The other witness who claimed to have seen the appellant at the scene and witnessed his participation in the offence is Fridah Kinyamu Mungania (PW3). She is the complainant's daughter. This witness cannot be taken  as a truthful witness. Whereas in her evidence in chief she claimed to have seen the appellant and also described the events as they unfolded, her statement to the police contradicted her evidence in court. In her statement to the police she said as she went to church is when she met with the young men she testified in court to have gone to their home screaming and thereafter chased her mother before apprehending her. the court of appeal in the case of NDUNGU KIMANYI –V- REPUBLIC [1979] KLR 283, held:

“The witness in a criminal case upon whose evidence it is proposed to rely should not create an impression in the mind of the court that he is not a straightforward person, or raise a suspicion about his trustworthiness, or do (or say) something which indicates that he is a person of doubtful integrity, and therefore an unreliable witness which makes it unsafe to accept his evidence.”

This witness is not credible and the learned trial magistrate ought not to have placed any reliance in her evidence.

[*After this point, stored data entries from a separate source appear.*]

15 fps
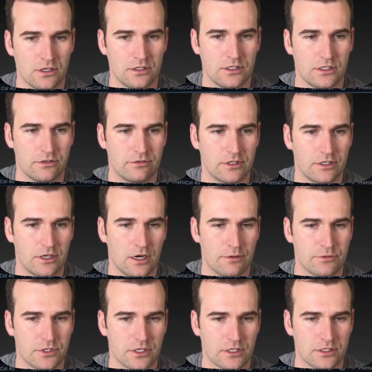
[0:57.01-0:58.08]
on the event
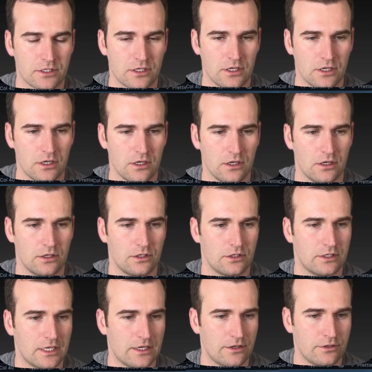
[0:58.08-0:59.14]
object.
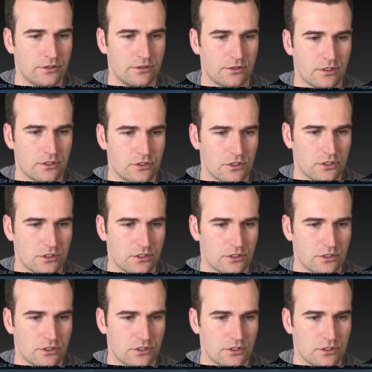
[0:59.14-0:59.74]
Now you can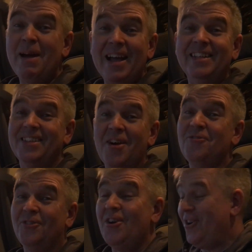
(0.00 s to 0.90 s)
bad
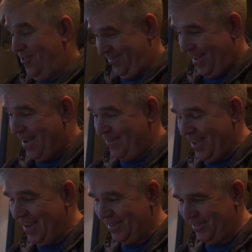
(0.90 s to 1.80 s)
so far. Oh
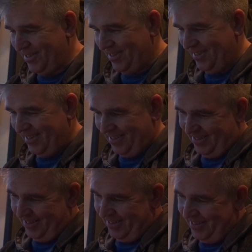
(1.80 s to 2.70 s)
yes,
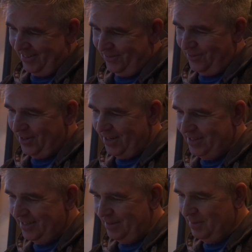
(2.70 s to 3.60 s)

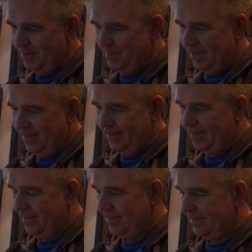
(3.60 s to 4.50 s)
fucking tell me about
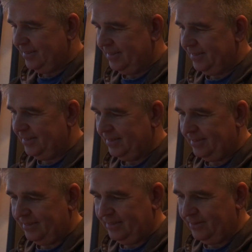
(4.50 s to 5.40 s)
it.
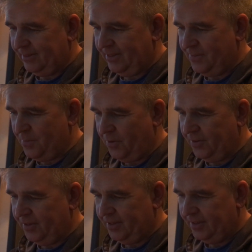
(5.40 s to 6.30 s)
Oh well, never mind.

It would appear that there were doubts over the involvement of the appellant in the offence. The record indicates that he was available and had indeed stood surety for the 1st and the 3rd accused persons before he was later arrested and became  their co accused in the case  where he was convicted and gave rise to this appeal.

Although the appellant's counsel had an issue with the P3 form, my perusal of the record indicate that the clinical officer who produced it adequately identified himself. I make  a finding that it was properly tendered in evidence.

After making a finding on the issue of the appellant's identification as a participant in the offence, it follows that there was no sufficient evidence to convict him.

I accordingly quash the conviction and set aside the sentence. The appellant is set at liberty unless if otherwise lawfully held.